(Stored items)
────

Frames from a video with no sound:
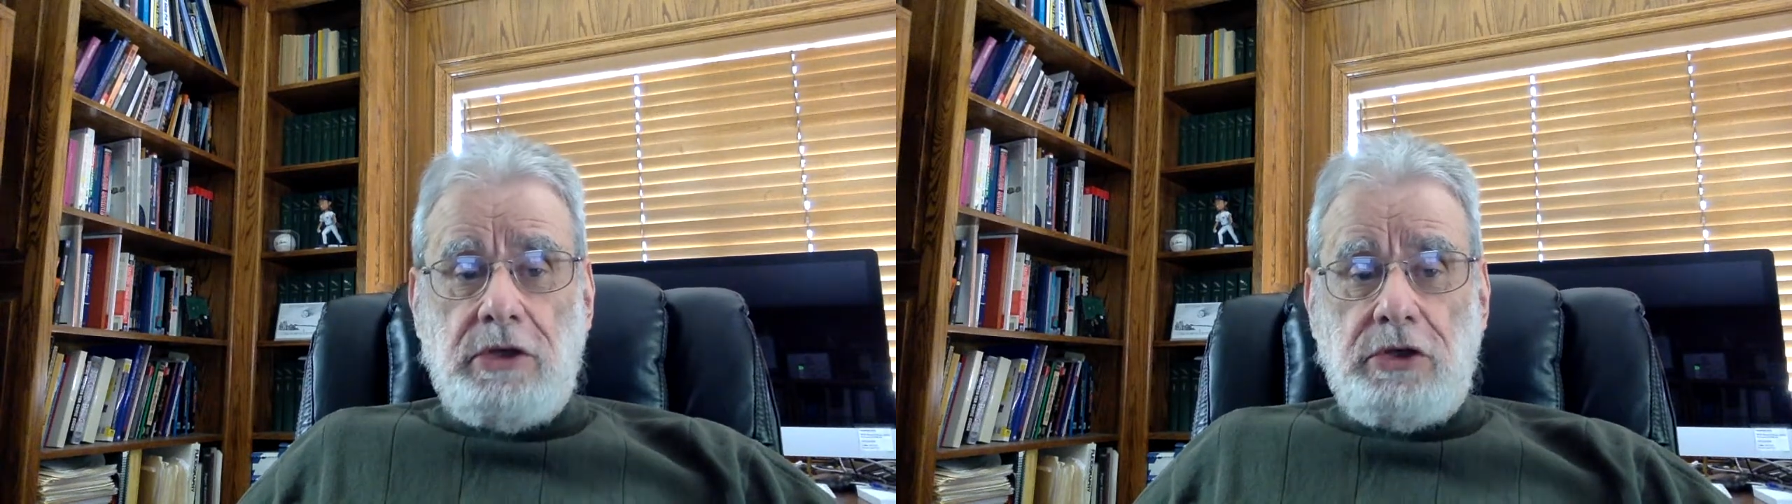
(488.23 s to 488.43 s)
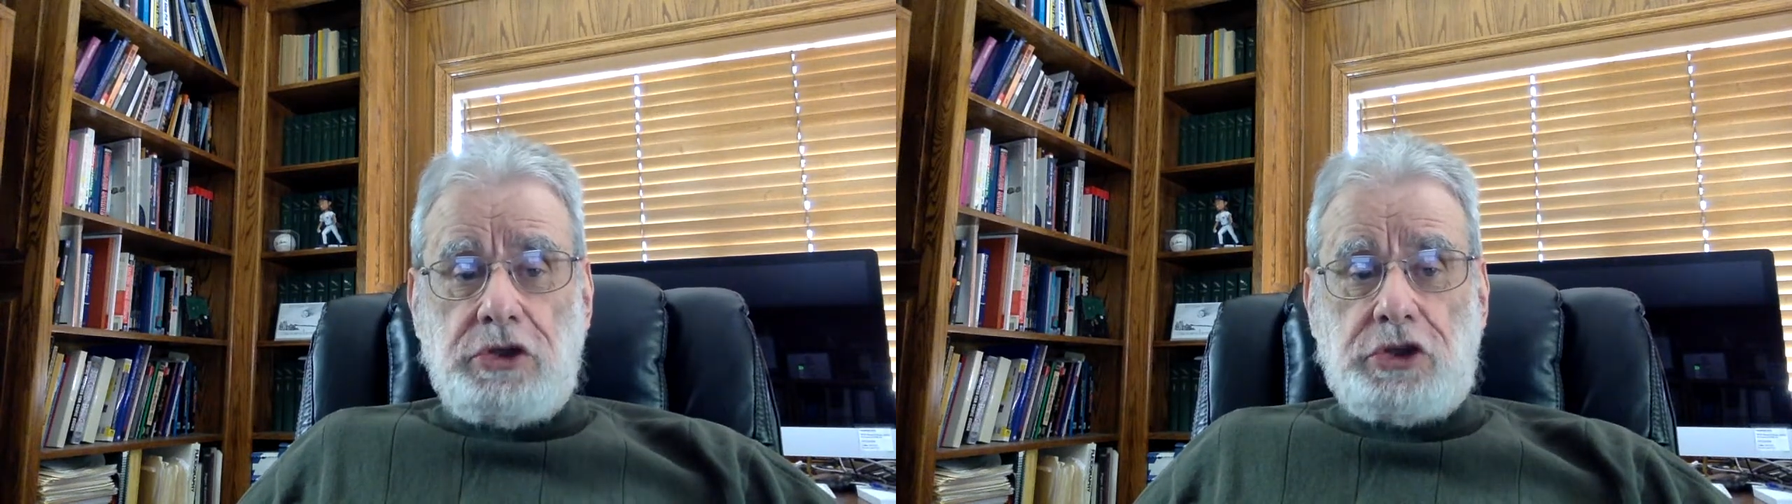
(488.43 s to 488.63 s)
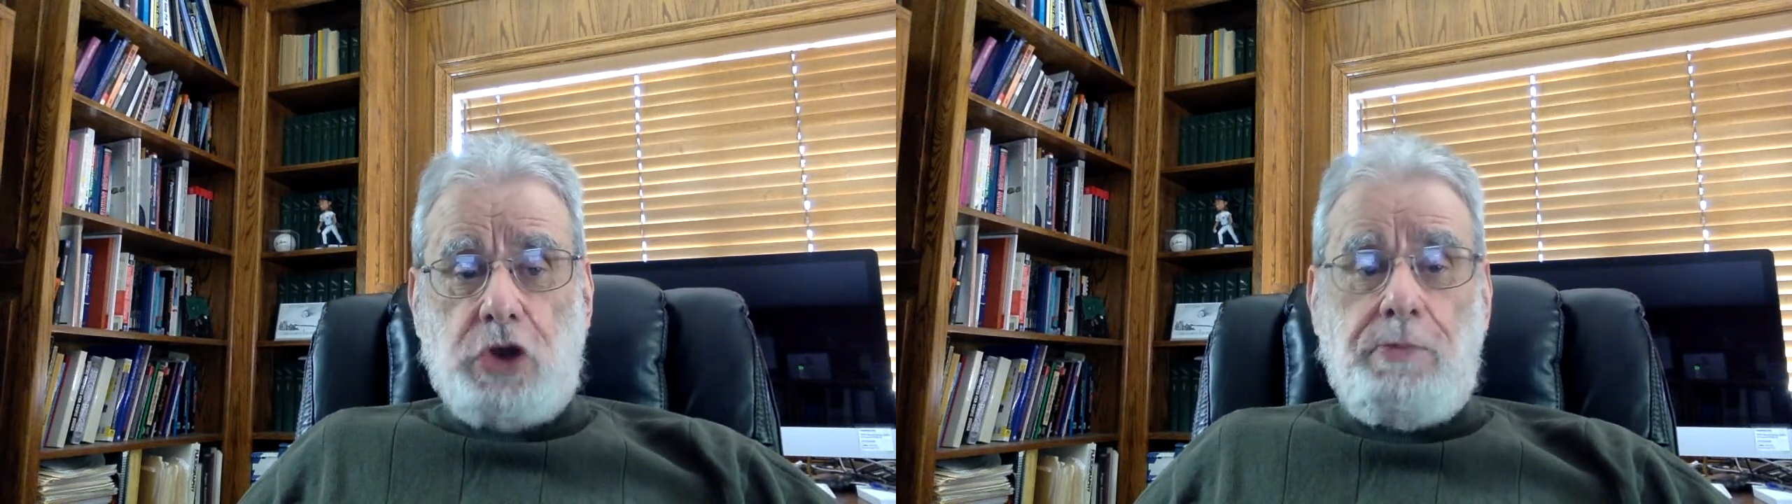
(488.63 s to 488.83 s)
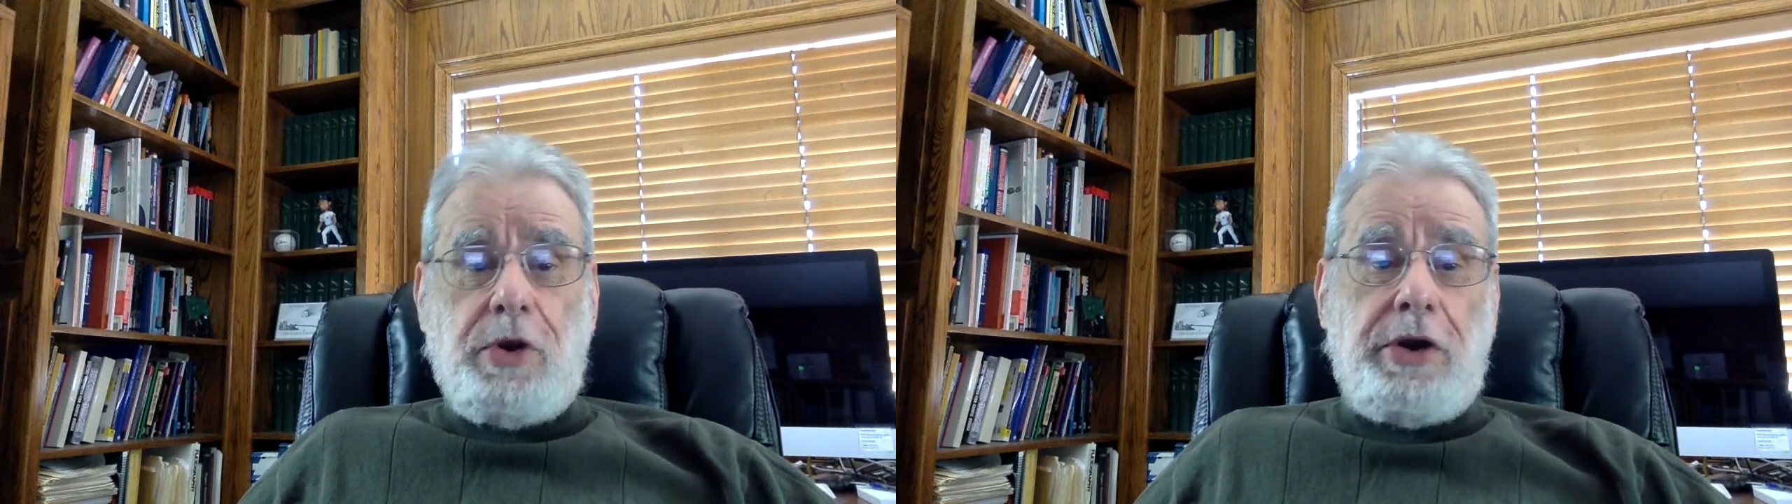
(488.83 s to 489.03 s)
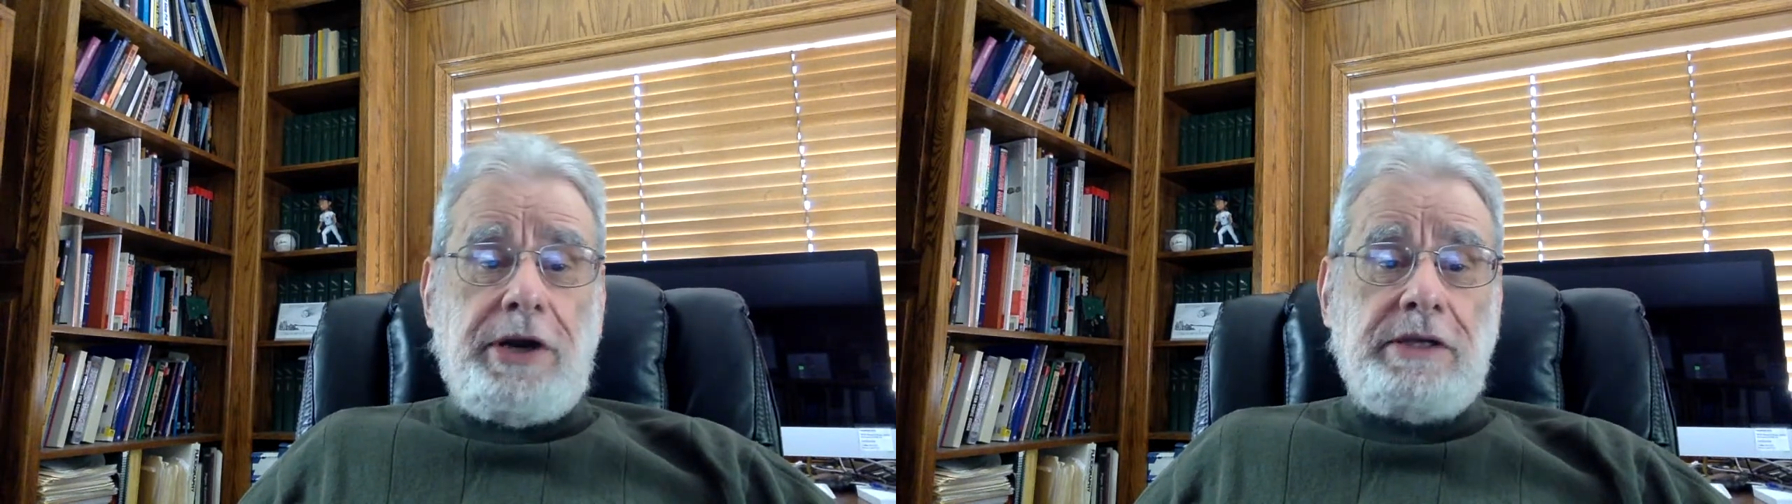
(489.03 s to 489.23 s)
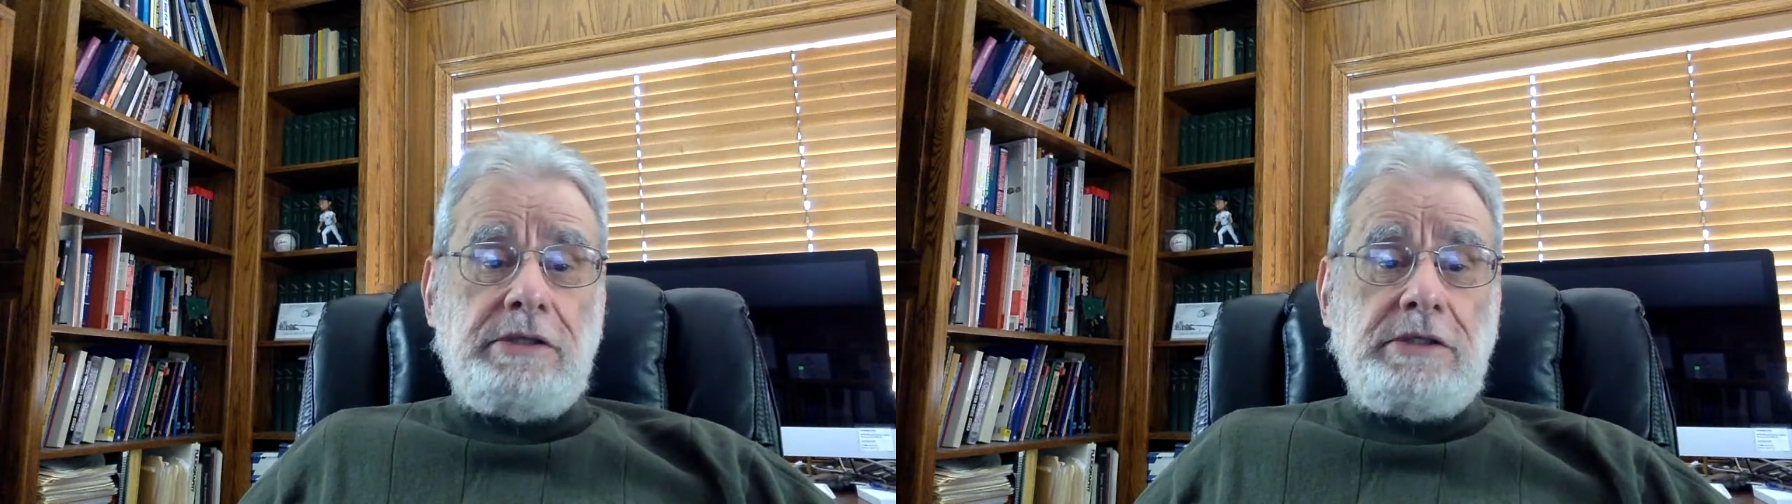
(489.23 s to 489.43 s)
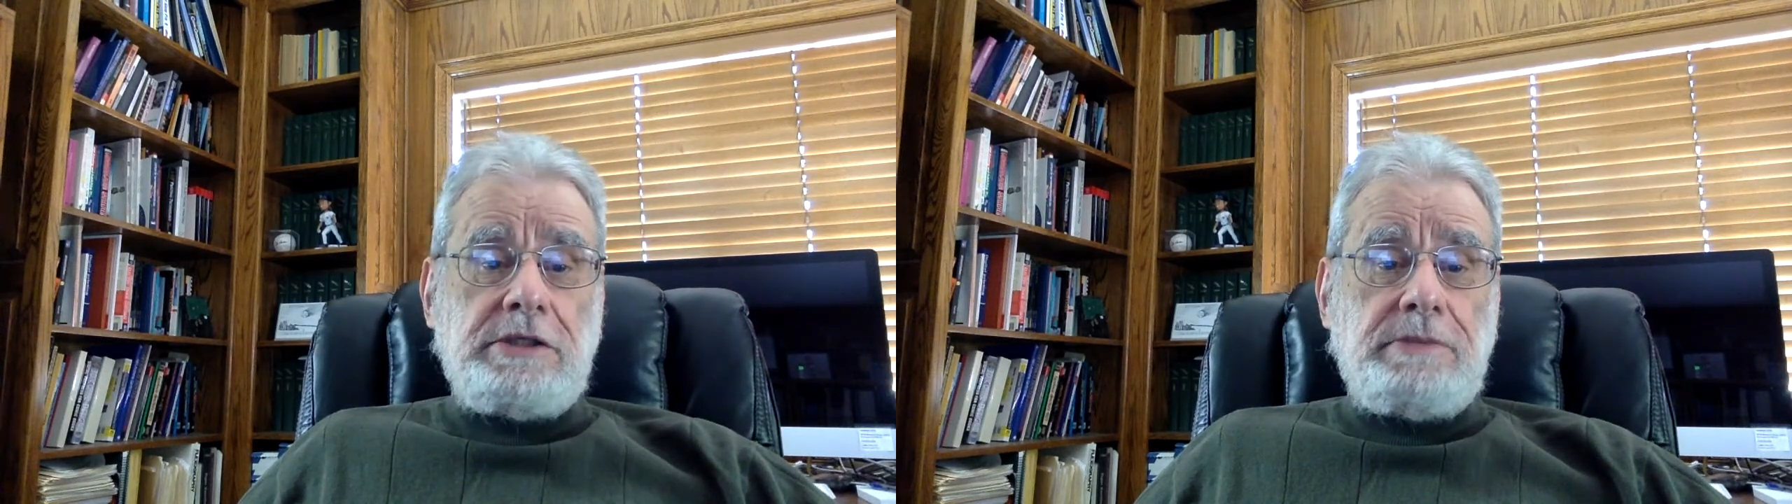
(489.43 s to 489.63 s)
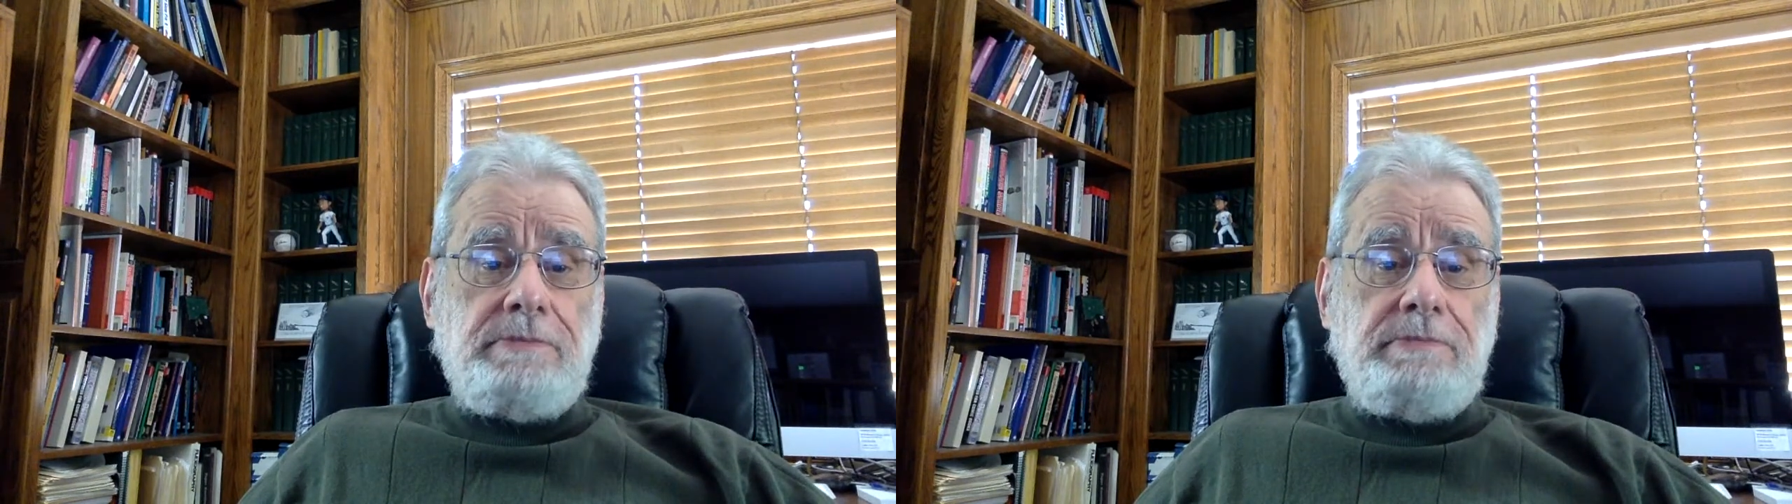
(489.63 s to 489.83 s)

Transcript: soap cartons,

────

Please write out, exactly, every line from the line with "(488.63 s to 488.83 s)" through the final line of the data above, leaving out pictures.

(488.63 s to 488.83 s)
(488.83 s to 489.03 s)
(489.03 s to 489.23 s)
(489.23 s to 489.43 s)
(489.43 s to 489.63 s)
(489.63 s to 489.83 s)

Transcript: soap cartons,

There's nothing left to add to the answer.